Swedish students learn less between grades four and eight than students in other countries, which is more proof for a seemingly set trend: Swedish schools aren’t keeping up.
“This is very serious as the students don’t just learn less, they also lose the lust for learning during these years and they find the subjects in school boring,” says school reporter Lenita Jällhage. She says it’s difficult to say whether the problem lies within the school, the students or the politicians.
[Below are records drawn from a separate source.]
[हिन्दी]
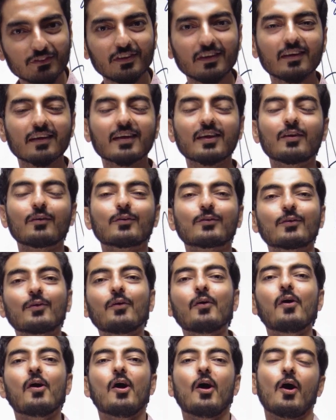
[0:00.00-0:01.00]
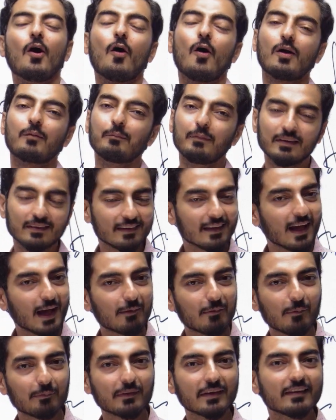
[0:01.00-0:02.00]
लगी हो तो और मिलते हैं हम
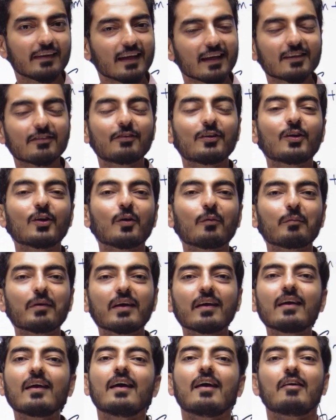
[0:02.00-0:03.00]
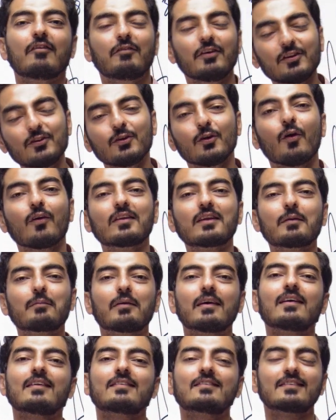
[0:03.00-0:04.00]
अपने नेक्स्ट वीडियो में विश यू ऑल द
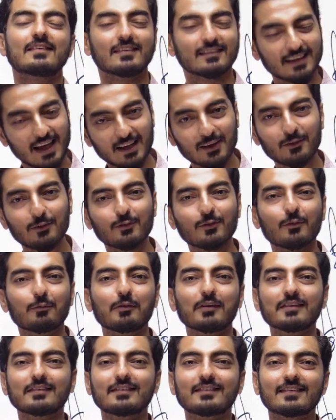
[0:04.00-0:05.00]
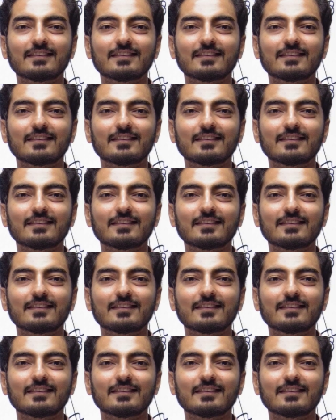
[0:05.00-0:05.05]
बेस्ट थैंक यू सो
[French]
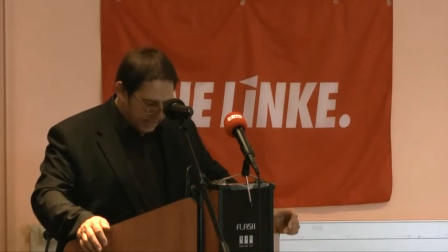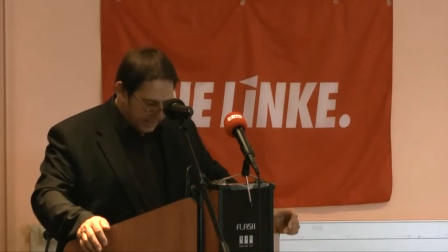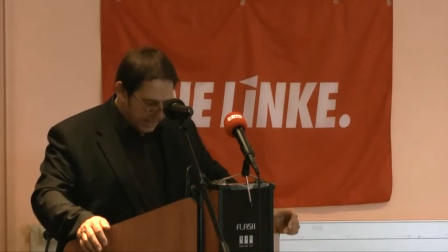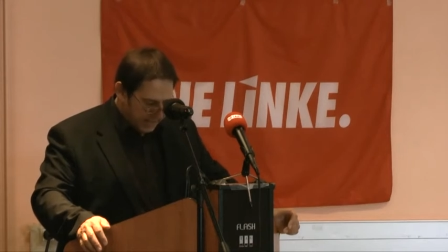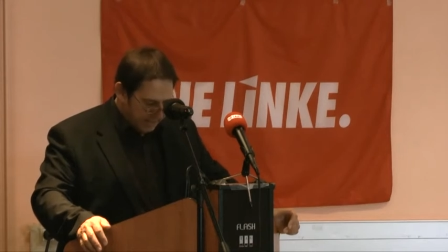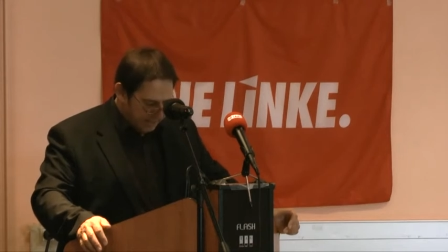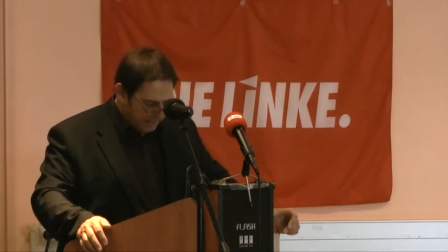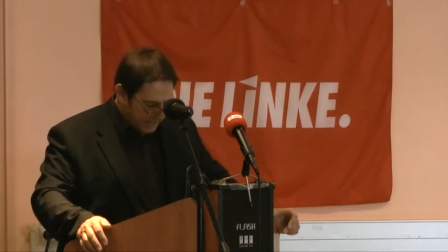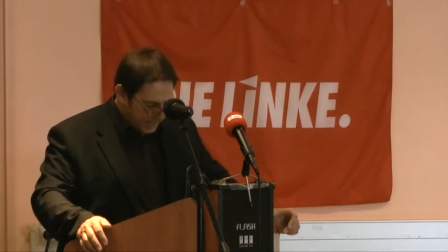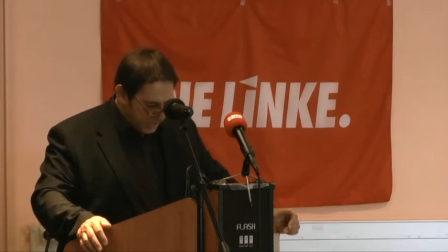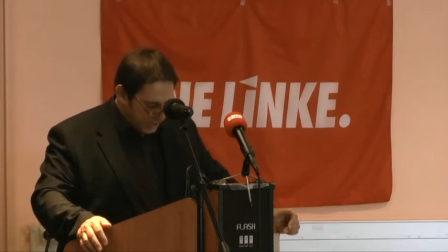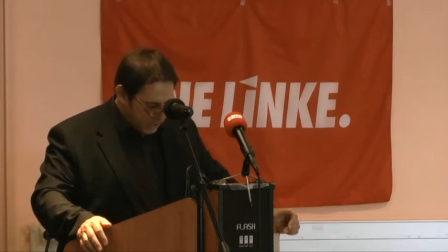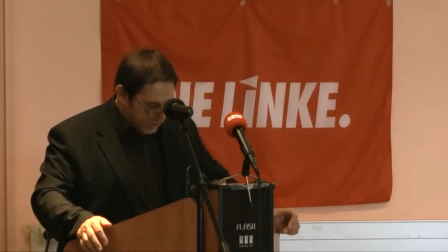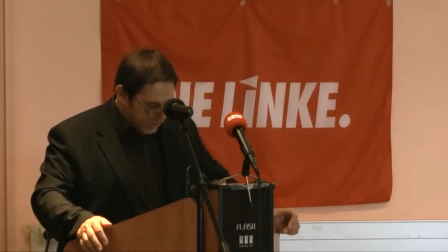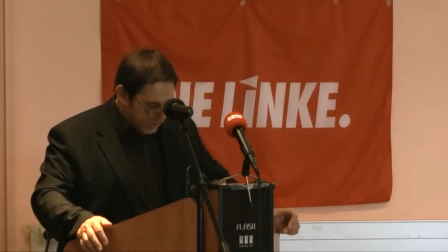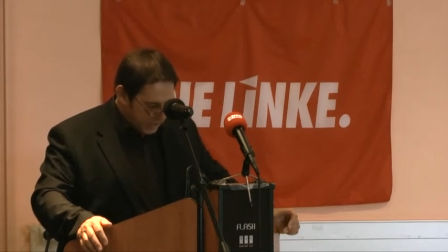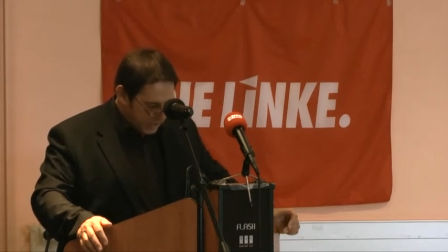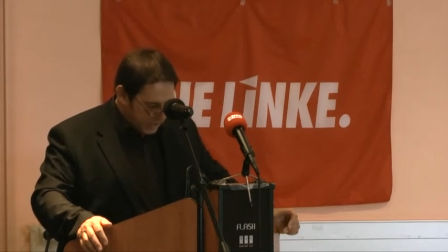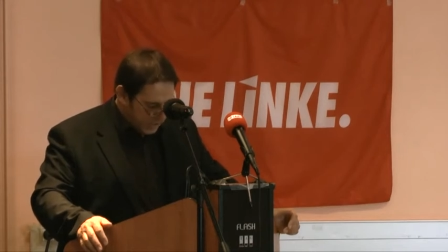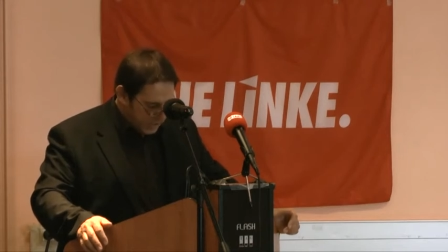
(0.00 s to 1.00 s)

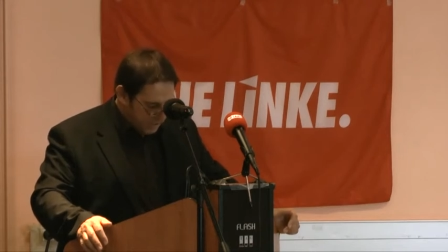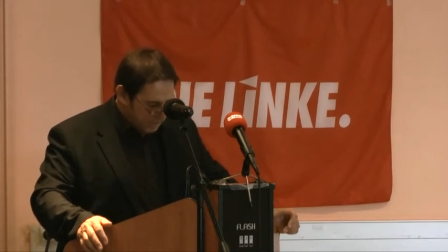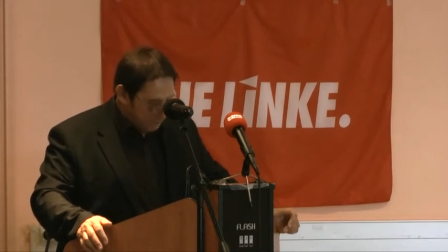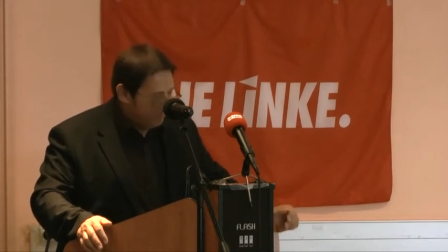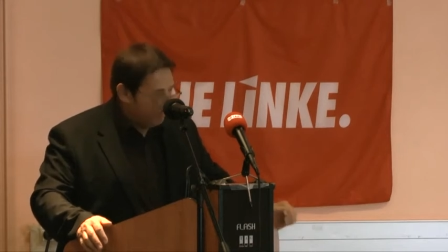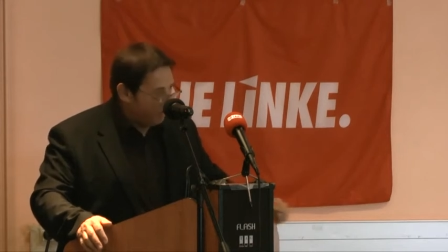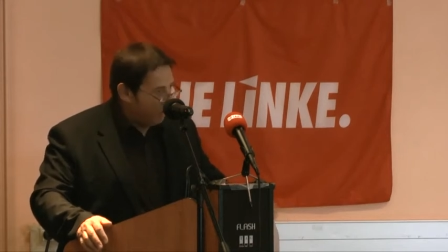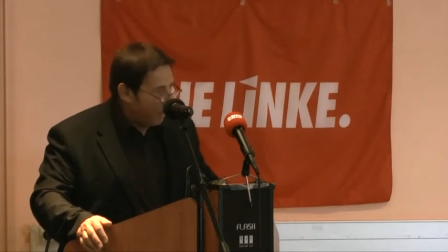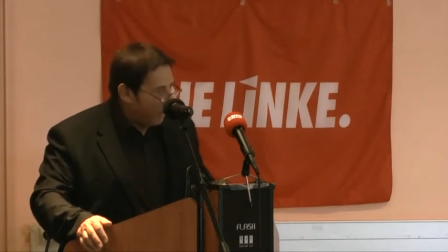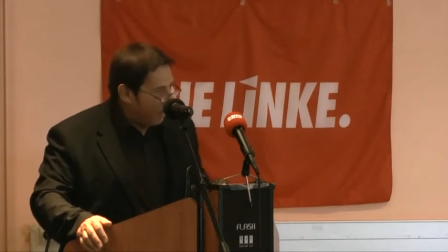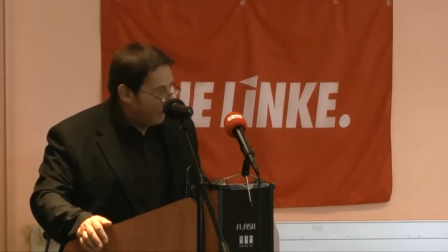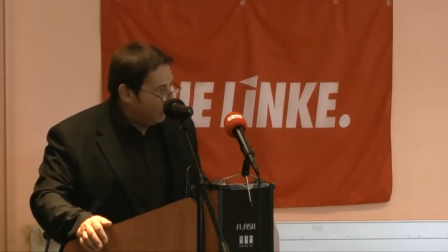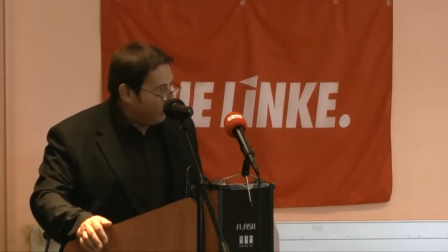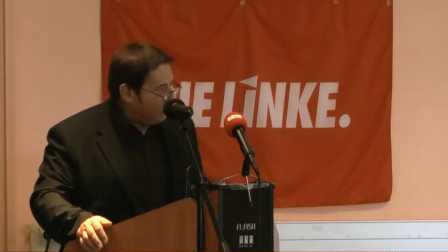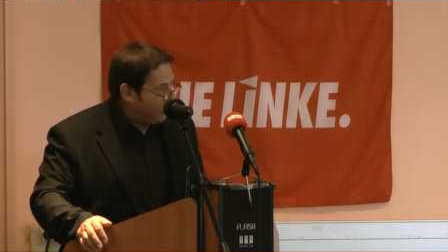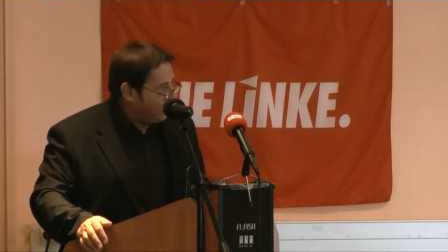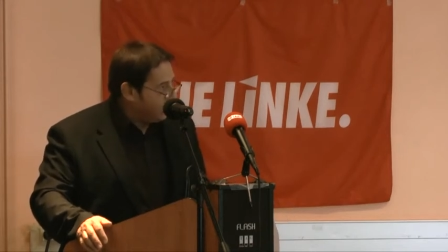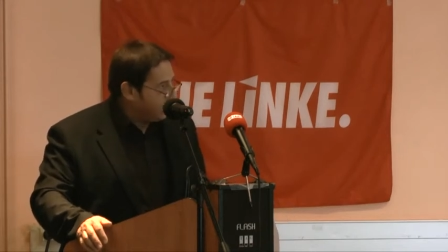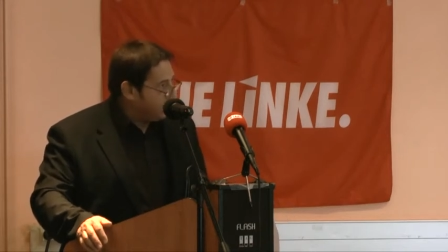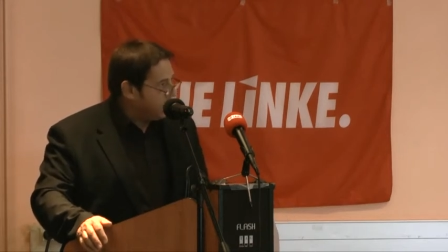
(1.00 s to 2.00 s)
réaménagés pour
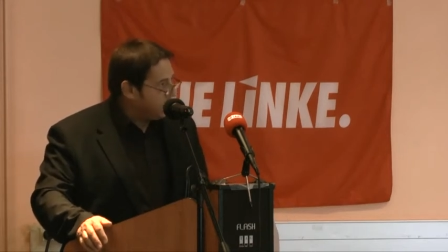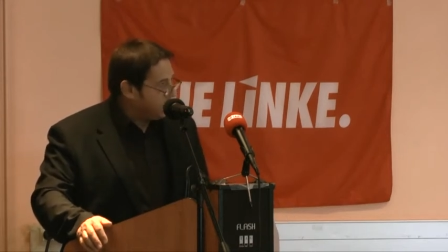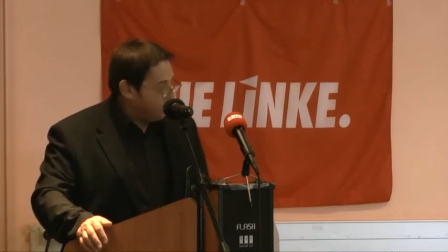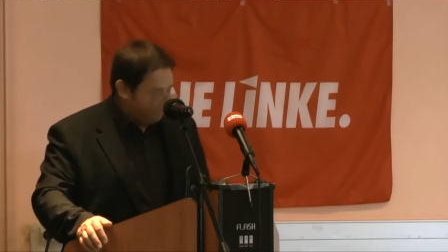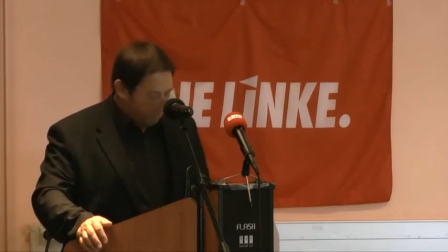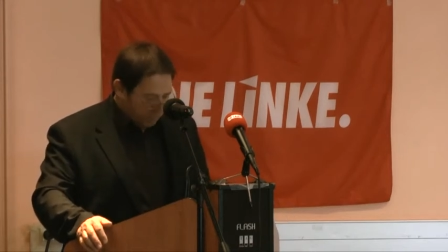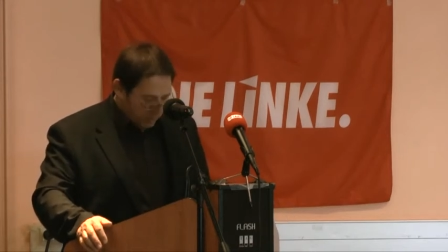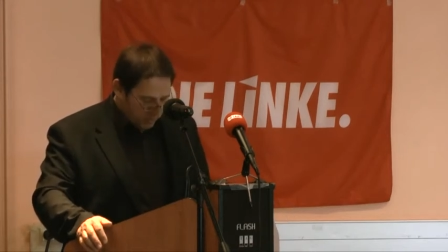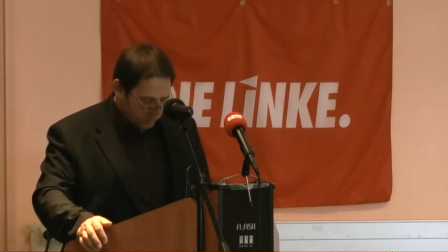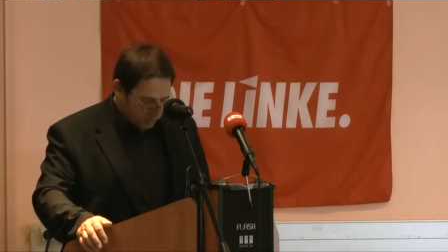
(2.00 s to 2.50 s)
accueillir des emplois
“We have observed that Swedish students spend more time alone with their math books, for instance, compared to students in other countries. In Swedish schools, students read more fiction than factual study books, and that may mean the students have problems understanding those types of texts. This is where we (Sweden) fall behind the most.” When asked whether parents should do more to help their children with schoolwork, Jällhage says: “I’m a parent myself and know how difficult it is to get the so-called ‘puzzle of life’ together. But if I were to give one piece of advice, it’d be for parents to read to their children daily from a very early age. That’d help children to better understand contexts and words they’d never come in contact with in daily life. It needn’t be long texts, but it’s important the children feel they are allowed to stop to ask questions about the text.” Jällhage also says that in countries like Singapore and South Korea, where students are doing very well, teachers work together in a different way. They sit in on each other’s lessons to observe what works and what doesn’t. The problems the majority of the students are facing are penetrated and together the teachers try to come up with strategies to improve the lessons to make it more concrete and interesting for all students.